Aside from some of the usual nondescript content (Washington didn’t have a middle name, etc.) there were some things I didn’t know, and even some things I didn’t know I didn’t know, if that makes any sense. For one thing, Washington didn’t have any formal education beyond about age eleven. Due to the death of his father, there was no money for it, so he was, for the most part, self-educated, unlike his older brothers. It seems to have been something he was a bit touchy about, though, so he read widely to compensate for it.
Most people know the story of Washington cutting down the cherry tree and admitting to it because, as he is supposed to have said, “I cannot tell a lie.” We all know this is just a myth, but another myth I wasn’t aware of is the one where he threw a silver dollar across the Potomac River. I actually laughed at this, because if there had even been such a thing as a silver dollar when Washington was young, it would have been worth too much to throw away – whether it was across the river or across the road.
In 1746 Washington wanted to join the Royal Navy as a midshipman, but made the classic mistake some of us are all too familiar with; he asked his mother’s permission. It doesn’t take much imagination to guess how that went down. I can visualize the entire scene right now… “You want to do what, George?” Come to think of it, I’m glad she refused to grant it. Can you imagine Washington as an enemy Naval officer in the American Revolution? After all, how could the British have surrendered at Yorktown if Washington hadn’t been there to accept Cornwallis’ sword? All humor aside, though, would we have won to begin with?

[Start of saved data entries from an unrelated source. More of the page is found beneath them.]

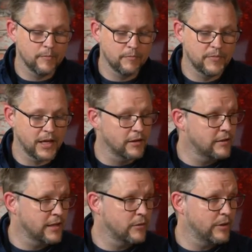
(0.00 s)
The other
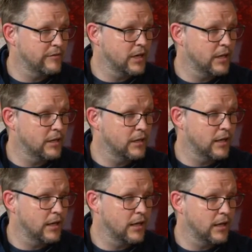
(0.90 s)
thing we've done,
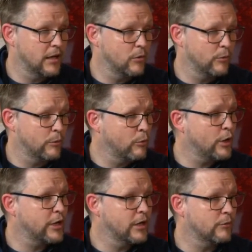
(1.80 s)
or we're
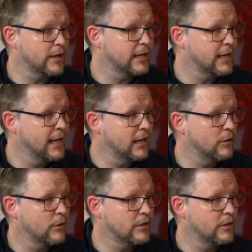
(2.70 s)
working on right now,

Washington was the only president to have been elected unanimously by the Electoral College. In both elections, 1789 and 1792.
In an age of men wearing wigs, Washington didn’t. He powdered his hair, but evidently, what you see is what you get with his appearance. The real deal all the way.

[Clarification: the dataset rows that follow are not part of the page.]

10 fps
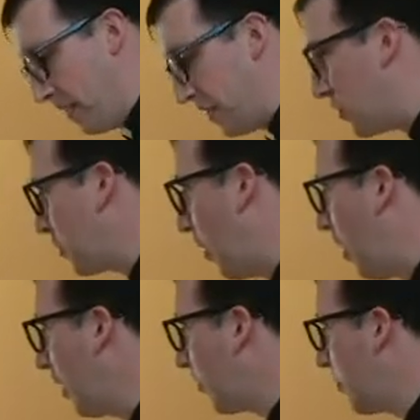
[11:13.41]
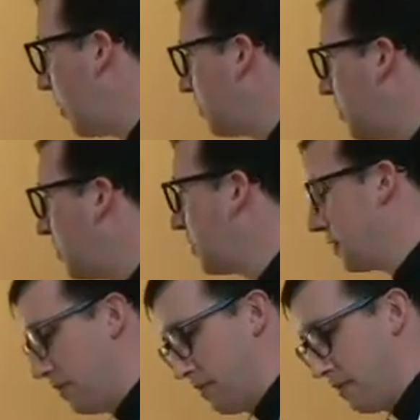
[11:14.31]
the song of Moses,
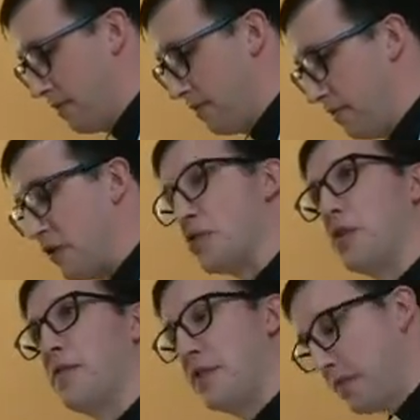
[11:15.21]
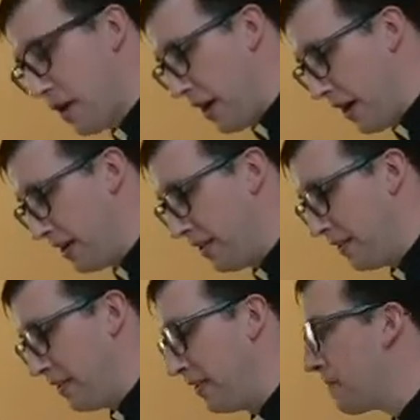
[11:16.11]
the servant of God,
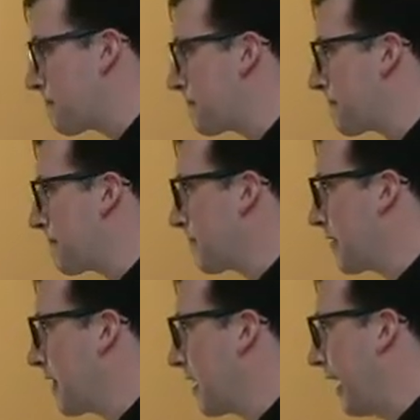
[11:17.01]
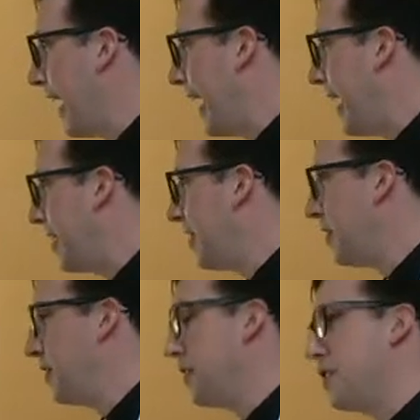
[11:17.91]

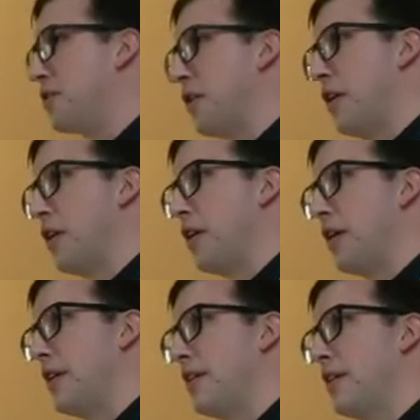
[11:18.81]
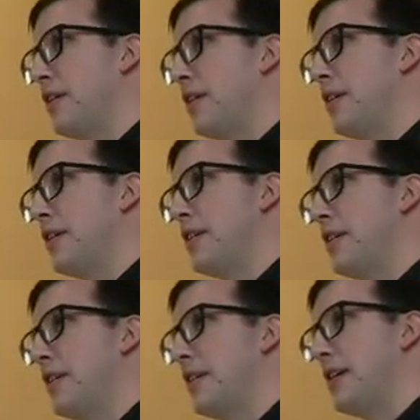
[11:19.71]
and the song
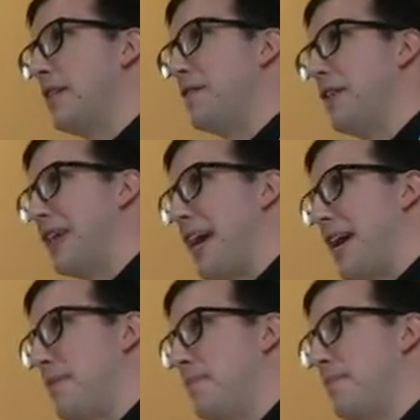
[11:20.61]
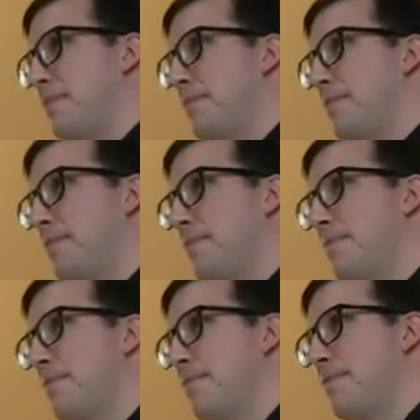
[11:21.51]
of the Lamb.
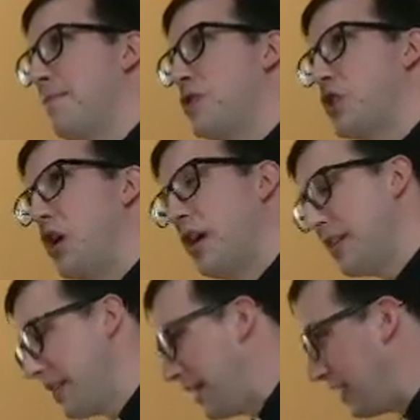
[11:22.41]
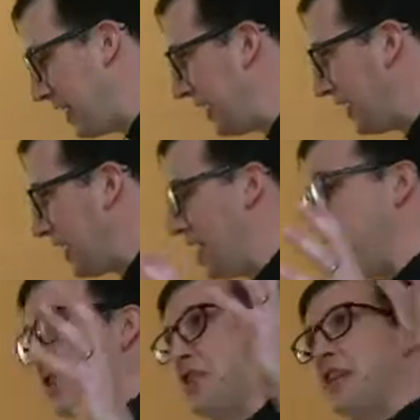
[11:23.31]
John says he
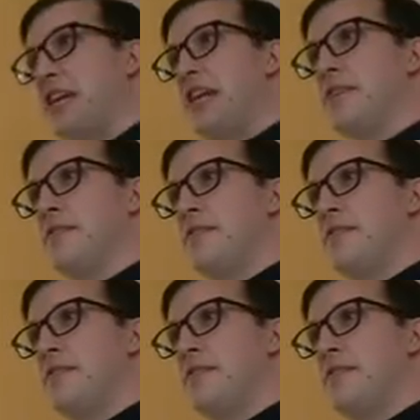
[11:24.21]
sees a sea,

Whiskey, anyone? George Washington distilled whiskey – a lot of it, in fact. Moreover, by the time of his death in 1799, his distillery was the largest in America, producing almost 11,000 gallons.
Washington, unknown to me, also established the United States Navy. Although I’d never really given it any thought, the only name I could come up with regarding our infant Navy was John Paul Jones, but nope, it was our first prez who actually founded our Navy when he signed the Naval Act of 1794 authorizing the construction of six frigates. What would I have done between the ages of 19 and 23 if it hadn’t been for him? I didn’t particularly want to join the Air Force…
Finally, according to some accounts, there were a few people who wanted to crown George Washington our first king, but he refused to entertain that idea. The story is almost certainly apocryphal, but we do know Washington turned down requests that he run for a third term as president. In doing so, he set a precedent for every future president that lasted until Franklin D. Roosevelt. To bad old FDR didn’t bow to the presidential tradition of stepping away after a second term, but even after two terms, there was a lot of damage done – more so, in fact, than any other president in our history until the inauguration of Barack Obama. But that’s another article.